①ArcGIS Earthに表示したいRhinoモデルを用意します。ジオメトリタイプがメッシュではない場合、「Mesh」コマンドでモデルをメッシュに変換します。

②ArcGIS Earth を起動し、住所検索機能を使って、モデルを配置したいエリアにズームします。

➂メッシュ化したRhinoモデルをglTF形式でエクスポートし、ArcGIS Earthで読み込みます。
読み込まれたモデルは意図した位置や方向では表示されていないため、ArcGIS Earthのプロパティ機能等で調整(ジオリファレンス)を行います。

④Rhinoモデルの周辺に建物モデルを読み込みます。
本記事では、ArcGIS Onlineに共有されている「Tokyo Metro 3D Mesh CityMapper2_WSL1(シーンレイヤ)」のデータを追加しています。
※本データは作成時点の街の状況を反映しているため、現在の状況と異なる場合があります。必要に応じて、最新の情報をご確認ください。

ArcGIS Online では、Esri が提供する Living Atlas of the World をはじめ、各国の行政機関や研究機関、企業などが公開している地理空間データを利用できます。

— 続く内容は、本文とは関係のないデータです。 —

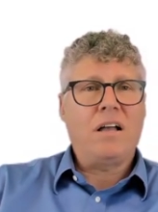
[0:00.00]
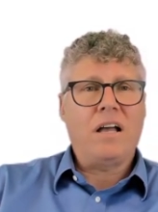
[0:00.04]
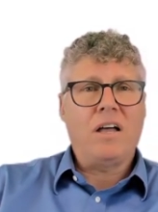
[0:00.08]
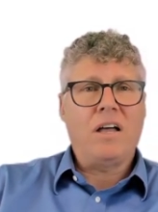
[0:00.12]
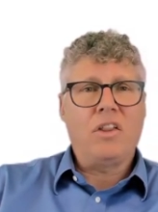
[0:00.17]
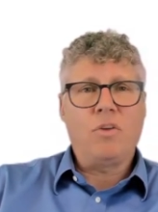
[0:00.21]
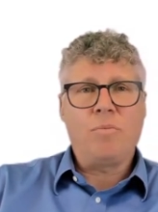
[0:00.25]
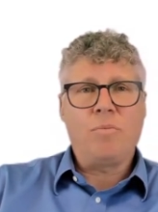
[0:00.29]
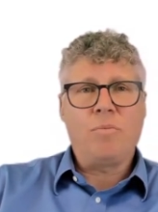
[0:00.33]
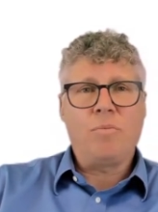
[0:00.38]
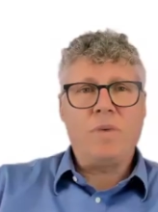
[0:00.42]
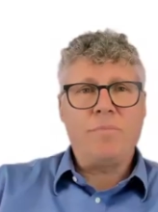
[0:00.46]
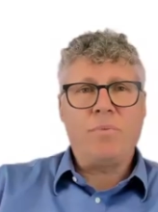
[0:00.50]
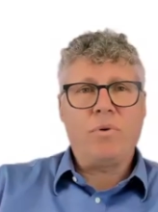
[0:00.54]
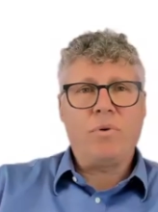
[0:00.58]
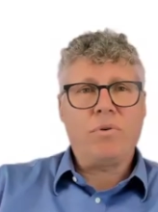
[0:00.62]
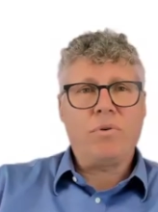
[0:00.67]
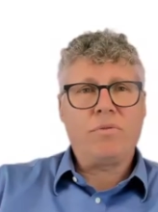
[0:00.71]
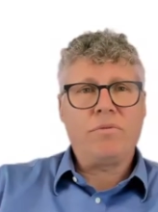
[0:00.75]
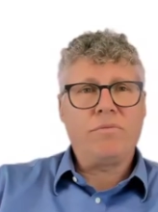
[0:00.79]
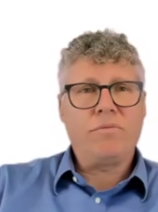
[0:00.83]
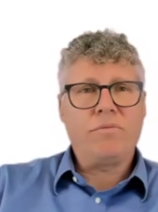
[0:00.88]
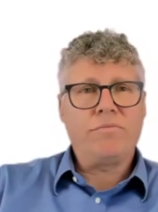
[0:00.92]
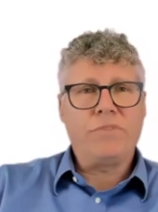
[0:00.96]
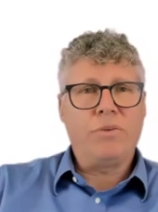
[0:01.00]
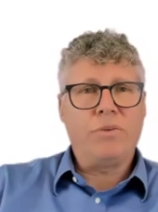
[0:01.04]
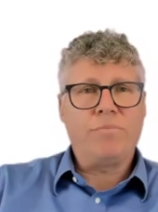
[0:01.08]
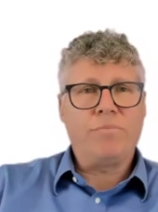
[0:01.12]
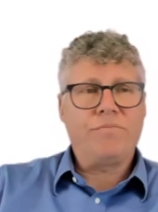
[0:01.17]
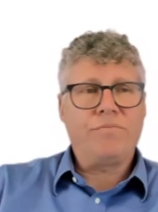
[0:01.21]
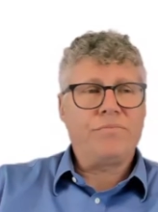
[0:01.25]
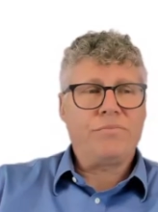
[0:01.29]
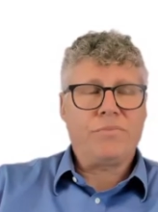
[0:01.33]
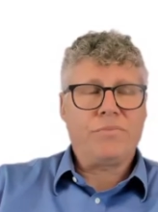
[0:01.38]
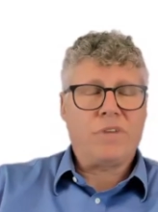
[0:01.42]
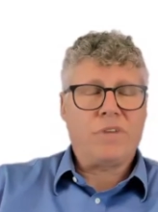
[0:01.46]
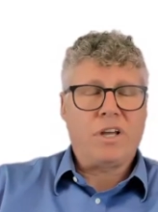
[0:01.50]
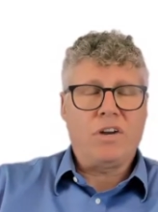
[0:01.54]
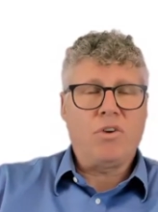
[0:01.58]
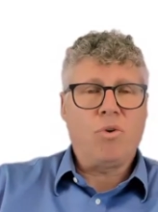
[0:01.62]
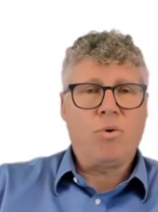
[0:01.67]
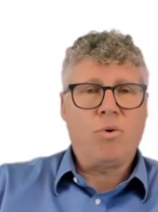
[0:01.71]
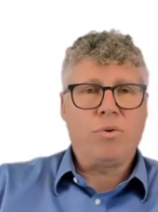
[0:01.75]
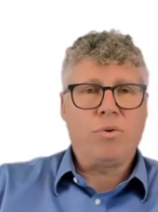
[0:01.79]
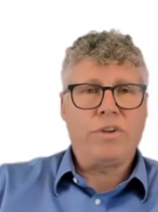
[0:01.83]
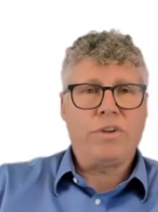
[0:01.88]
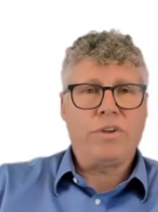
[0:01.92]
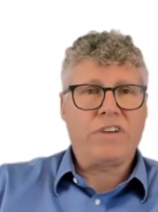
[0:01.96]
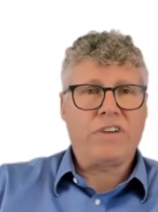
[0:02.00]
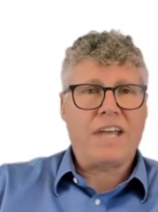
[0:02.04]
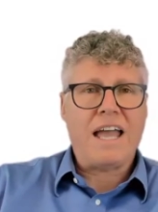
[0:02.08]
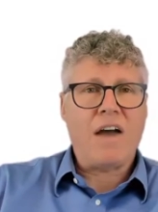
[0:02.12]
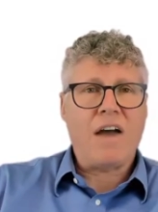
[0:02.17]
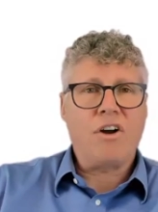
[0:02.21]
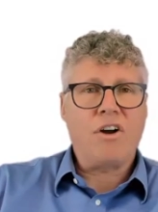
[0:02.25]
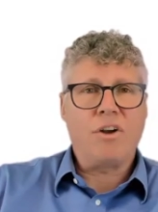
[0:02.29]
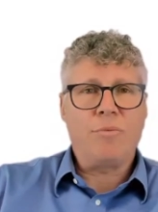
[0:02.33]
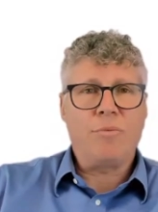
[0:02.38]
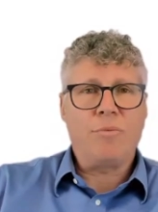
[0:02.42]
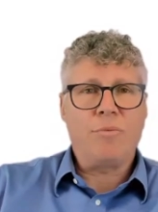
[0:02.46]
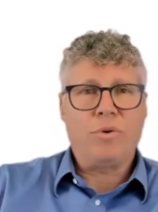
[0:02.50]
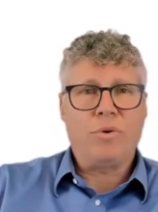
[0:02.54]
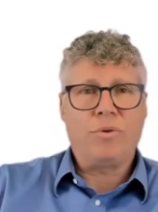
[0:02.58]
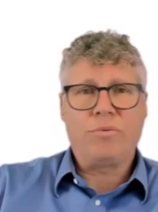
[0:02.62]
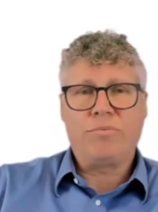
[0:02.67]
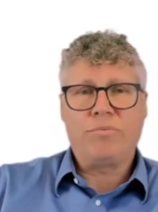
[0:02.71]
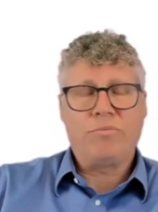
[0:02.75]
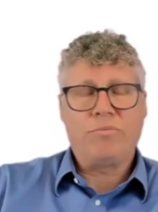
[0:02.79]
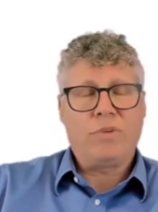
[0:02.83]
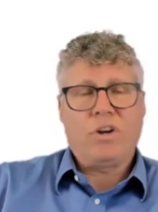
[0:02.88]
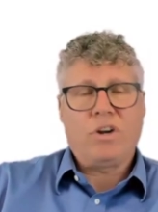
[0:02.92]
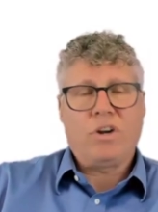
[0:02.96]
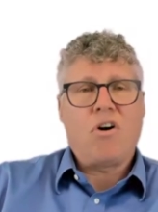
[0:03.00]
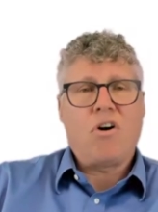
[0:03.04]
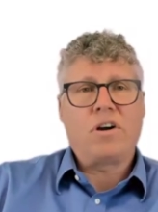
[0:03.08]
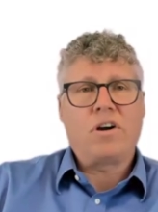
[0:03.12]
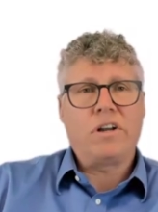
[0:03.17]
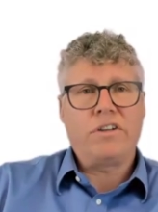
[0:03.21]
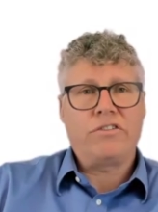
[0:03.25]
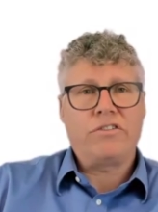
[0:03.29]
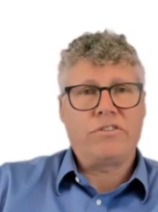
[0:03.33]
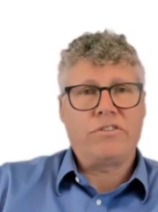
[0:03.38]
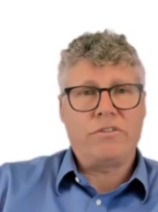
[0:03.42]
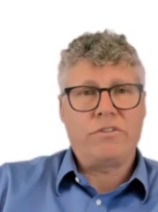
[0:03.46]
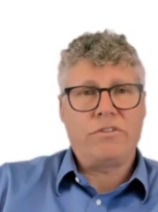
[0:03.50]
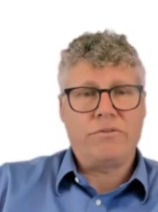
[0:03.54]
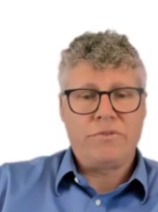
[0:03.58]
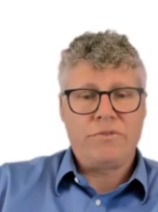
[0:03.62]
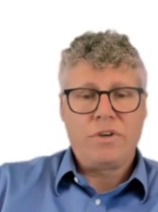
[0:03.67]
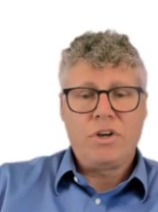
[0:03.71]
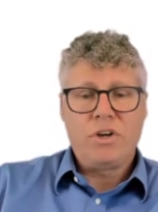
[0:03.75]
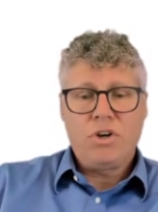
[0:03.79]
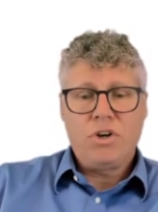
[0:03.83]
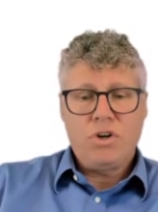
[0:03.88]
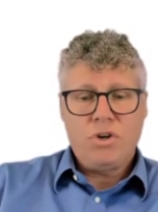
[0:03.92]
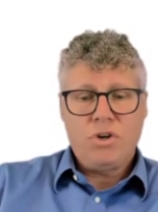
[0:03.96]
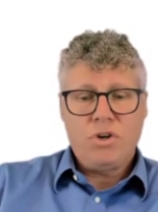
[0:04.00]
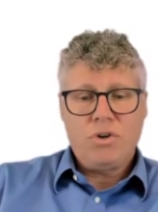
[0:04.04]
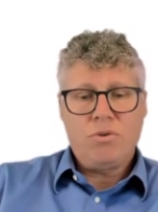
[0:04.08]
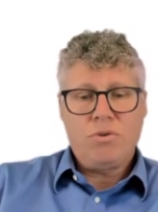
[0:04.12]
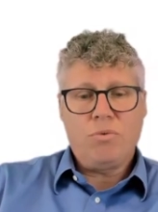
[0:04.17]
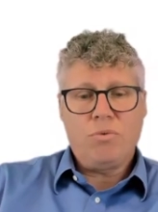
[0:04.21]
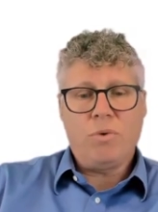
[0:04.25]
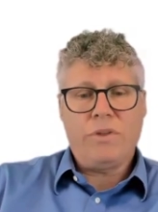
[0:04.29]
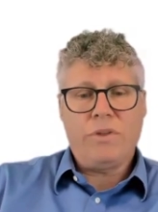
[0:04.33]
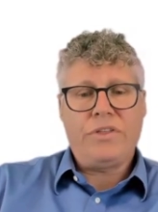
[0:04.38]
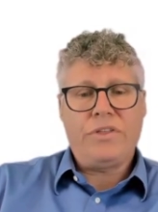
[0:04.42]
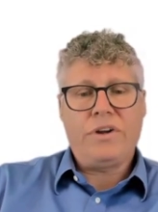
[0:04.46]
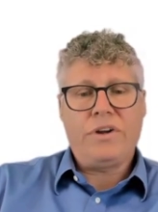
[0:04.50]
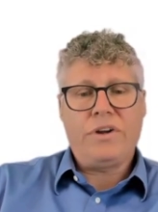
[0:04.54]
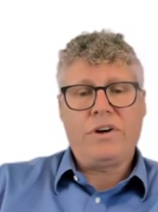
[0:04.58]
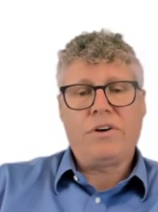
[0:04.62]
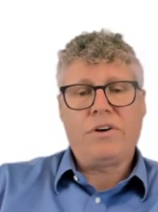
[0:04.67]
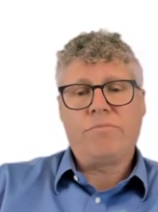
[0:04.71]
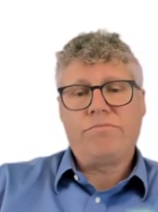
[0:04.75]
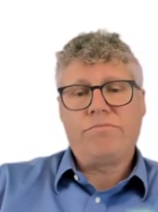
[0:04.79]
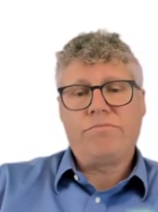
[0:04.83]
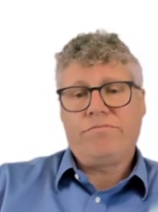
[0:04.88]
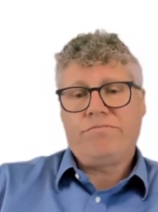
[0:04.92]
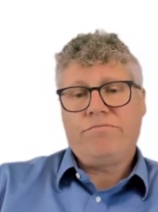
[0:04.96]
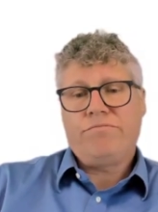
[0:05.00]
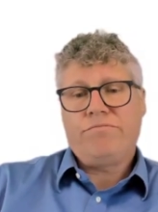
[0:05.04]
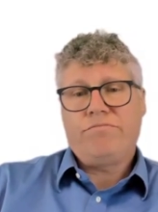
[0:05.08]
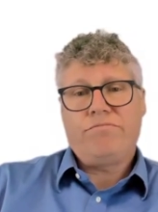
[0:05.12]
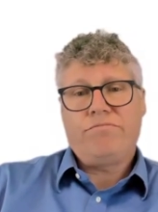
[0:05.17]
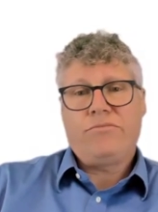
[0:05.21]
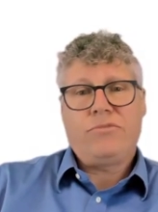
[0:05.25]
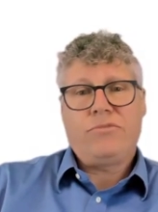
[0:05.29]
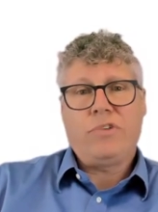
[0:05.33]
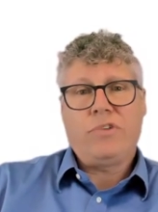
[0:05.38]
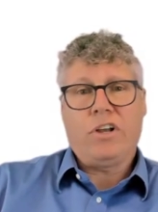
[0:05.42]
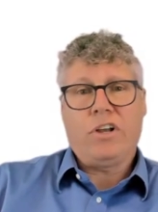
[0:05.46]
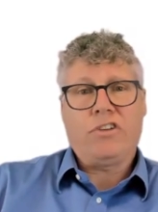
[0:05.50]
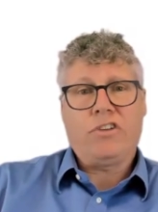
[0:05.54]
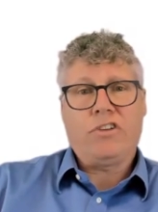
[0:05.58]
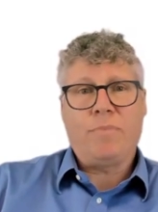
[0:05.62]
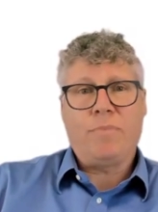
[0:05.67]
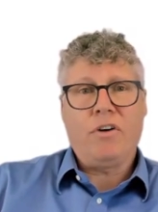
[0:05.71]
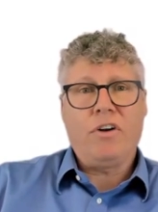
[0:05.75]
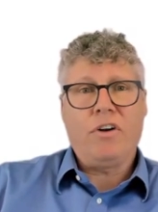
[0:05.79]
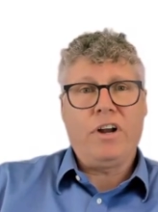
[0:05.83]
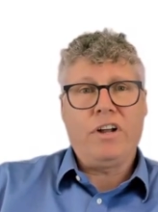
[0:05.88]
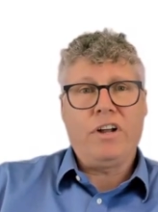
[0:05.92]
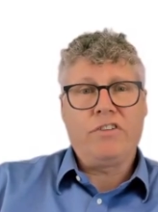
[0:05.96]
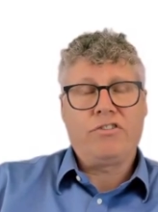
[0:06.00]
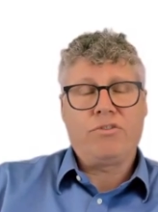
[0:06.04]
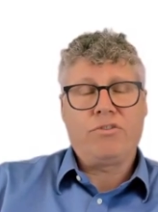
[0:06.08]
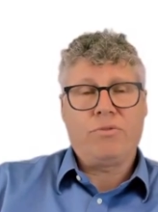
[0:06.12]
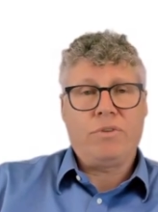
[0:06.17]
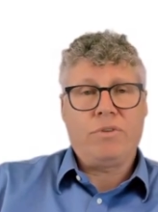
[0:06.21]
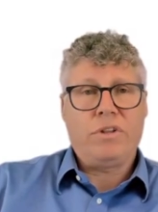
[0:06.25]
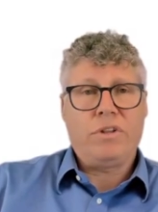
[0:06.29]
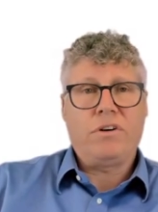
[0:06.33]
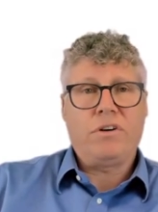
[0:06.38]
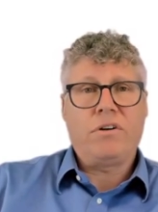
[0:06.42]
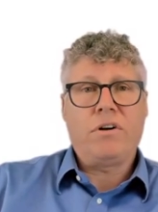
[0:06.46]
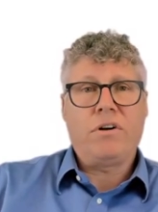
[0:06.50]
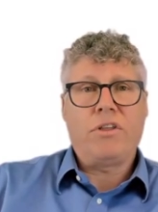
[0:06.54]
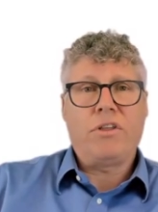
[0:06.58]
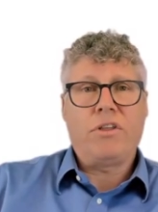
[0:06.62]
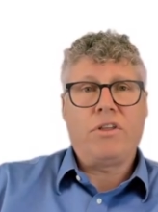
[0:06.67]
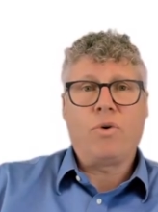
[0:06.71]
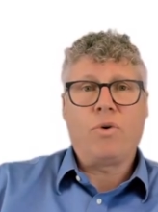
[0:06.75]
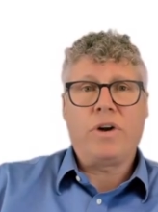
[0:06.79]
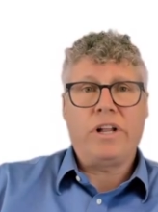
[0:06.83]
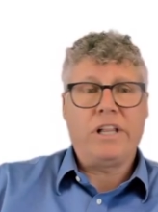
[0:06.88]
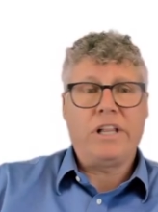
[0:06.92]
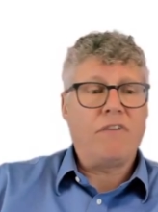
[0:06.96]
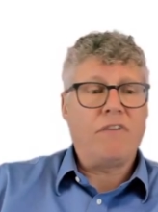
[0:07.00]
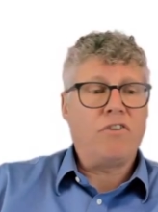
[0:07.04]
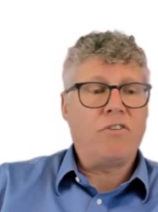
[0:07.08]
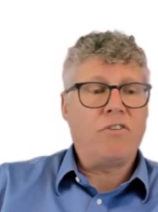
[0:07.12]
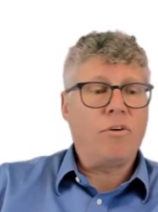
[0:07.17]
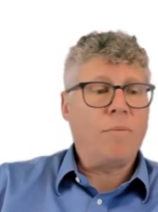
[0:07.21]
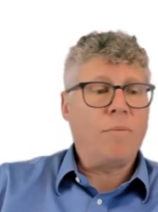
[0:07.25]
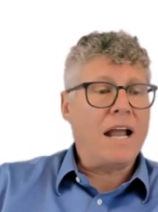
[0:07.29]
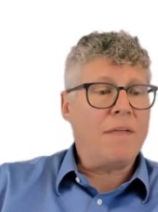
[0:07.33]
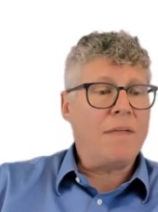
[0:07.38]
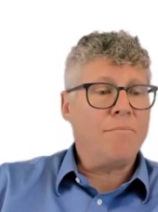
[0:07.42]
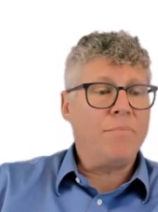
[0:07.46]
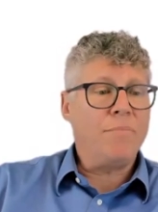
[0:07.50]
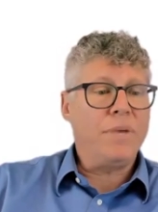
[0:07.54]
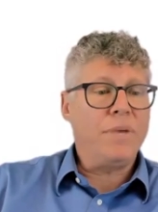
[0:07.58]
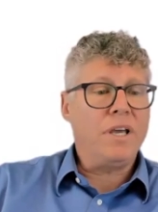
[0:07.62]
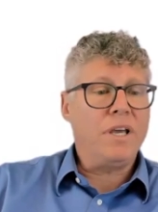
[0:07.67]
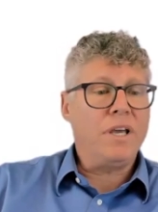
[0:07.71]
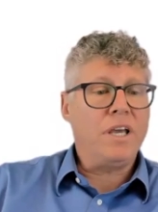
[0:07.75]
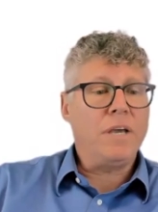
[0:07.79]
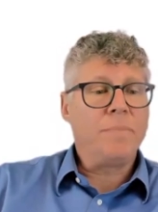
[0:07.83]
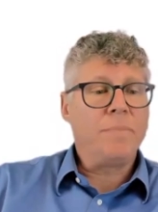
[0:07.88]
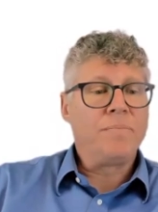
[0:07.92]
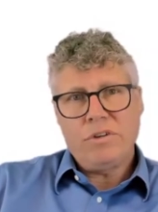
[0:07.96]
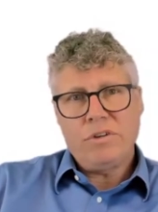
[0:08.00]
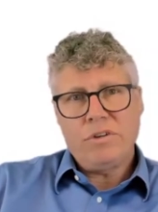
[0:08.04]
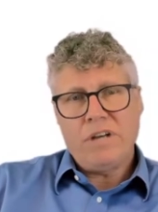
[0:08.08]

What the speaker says: Other people, can hold us accountable regardless of what their experience or their authority level might be.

これらのデータはオンラインで直接参照できるため、Rhino 側で作成したモデルと組み合わせて、位置情報を持った検討をすぐに始めることが可能です。
Rhinoモデルを基準に簡易3D解析
Rhinoモデルに周辺建物を追加したため、ここからは ArcGIS Earth の「対話的解析」機能を使い、配置したモデルを対象に簡易的な3D解析を行います。
設計初期や検討段階において、空間的な関係性や地形の影響を直感的に把握することができます。
今回使用する主な解析機能は、以下の3つです。
●見通し線解析
特定の視点から対象物が視認できるかを確認し、視線の抜けや遮蔽物の影響を把握します。

●可視領域
観測点から見える範囲を面的に確認し、周辺環境との関係性を俯瞰的に把握します。

●標高グラフ
地形の高低差をグラフとして可視化し、敷地周辺の起伏や断面の傾向を確認します。

これらの機能を用いることで、Rhinoで作成した3Dモデルを地形や周辺環境と結びつけた状態で検討することができます。
まとめ
本記事では、Rhinoで作成した3Dモデルを ArcGIS Earth に読み込み、「対話的解析」機能を使って簡易的な3D解析を行いました。
見通し線解析や可視領域、標高グラフを通して、モデルと周辺環境・地形との関係を直感的に確認できます。
これらの機能は、設計初期や検討段階において、配置やスケール感を把握するための補助的な手段として有効です。Rhino × GIS では、目的やフェーズに応じて解析手法を使い分けることが重要になります。